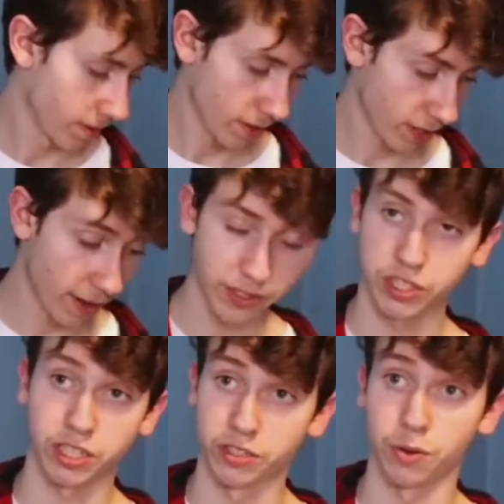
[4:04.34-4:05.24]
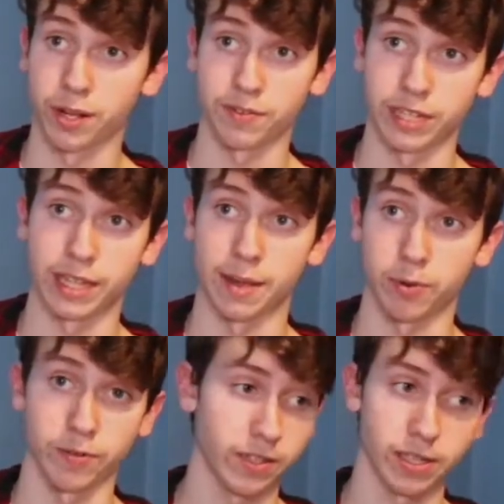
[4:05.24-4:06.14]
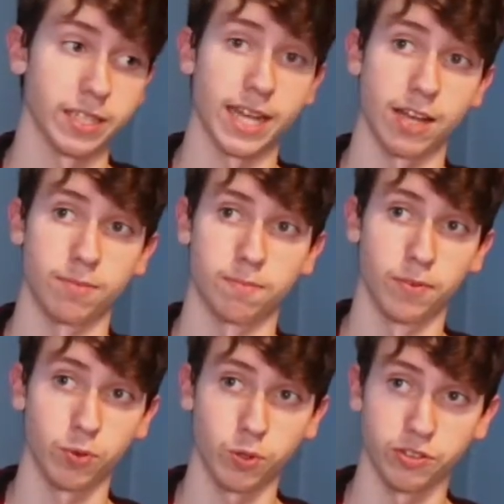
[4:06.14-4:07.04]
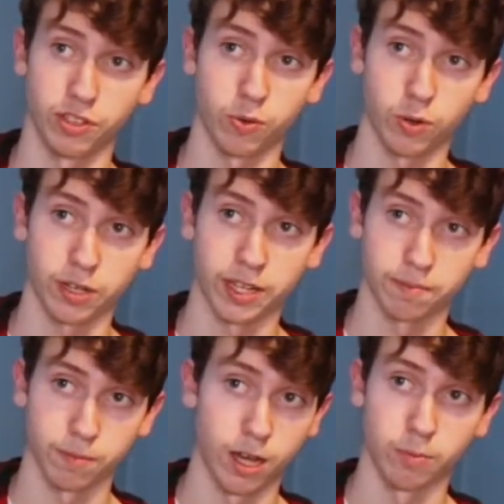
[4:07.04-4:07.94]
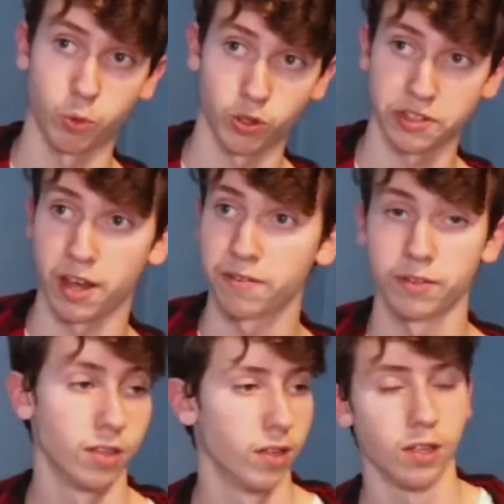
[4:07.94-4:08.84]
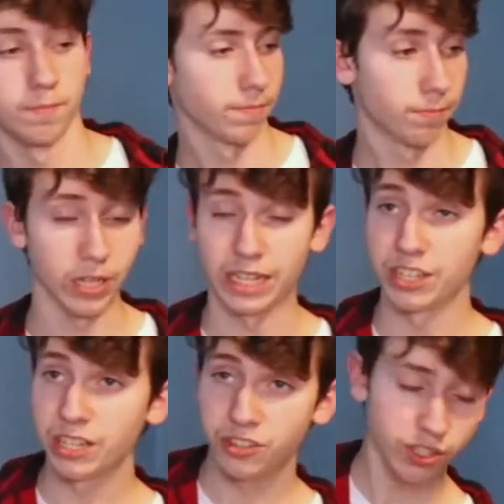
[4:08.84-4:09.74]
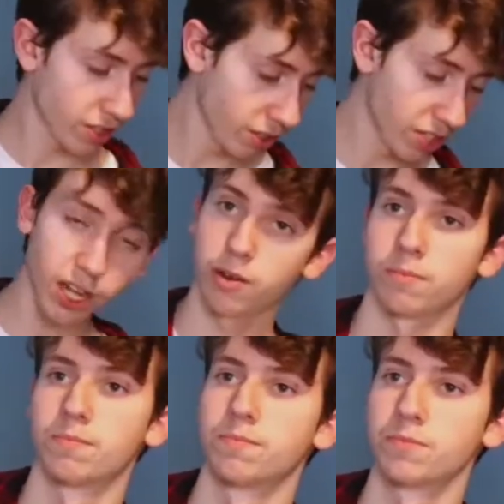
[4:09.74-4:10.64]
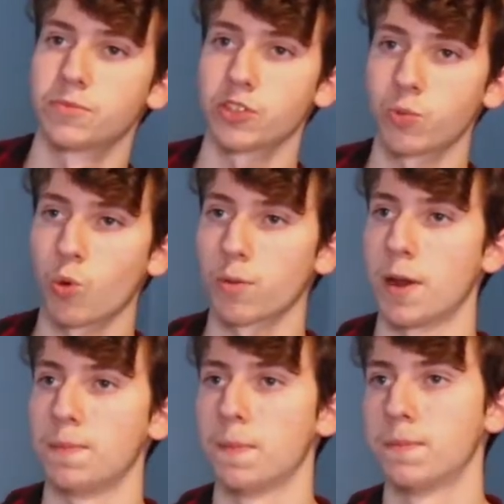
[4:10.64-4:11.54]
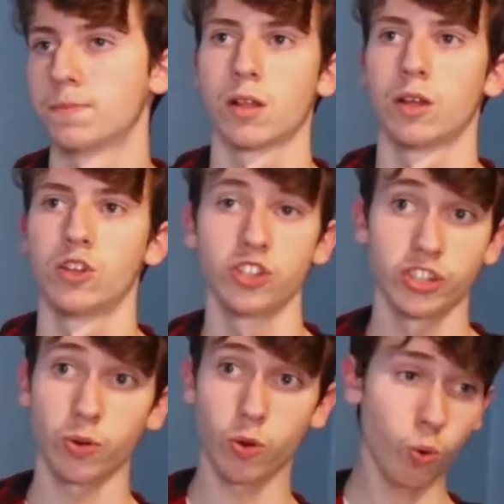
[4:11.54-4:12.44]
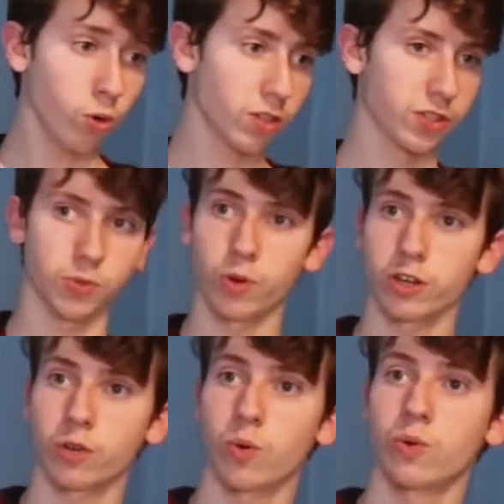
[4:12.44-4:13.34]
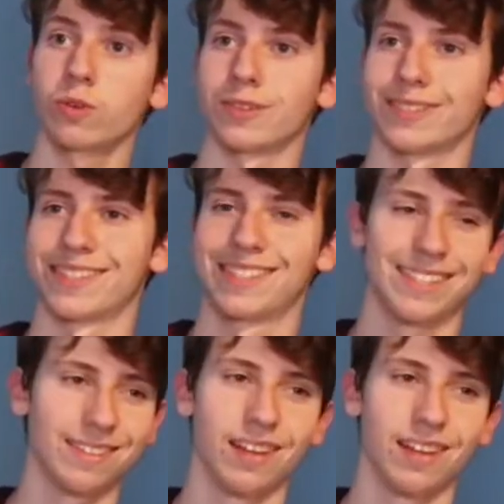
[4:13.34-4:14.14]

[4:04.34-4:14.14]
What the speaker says: Obviously, you don't have to get that perfectly down before you start working on more stuff, but it's just good to know. Good warm up. So chords, what are chords?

▸ **WHAT YOU SHOULD DO**:
Reproduce the material word for word. Skip every picture it holds.

▸ **RESULT**:
[4:04.34-4:05.24]
[4:05.24-4:06.14]
[4:06.14-4:07.04]
[4:07.04-4:07.94]
[4:07.94-4:08.84]
[4:08.84-4:09.74]
[4:09.74-4:10.64]
[4:10.64-4:11.54]
[4:11.54-4:12.44]
[4:12.44-4:13.34]
[4:13.34-4:14.14]

[4:04.34-4:14.14]
What the speaker says: Obviously, you don't have to get that perfectly down before you start working on more stuff, but it's just good to know. Good warm up. So chords, what are chords?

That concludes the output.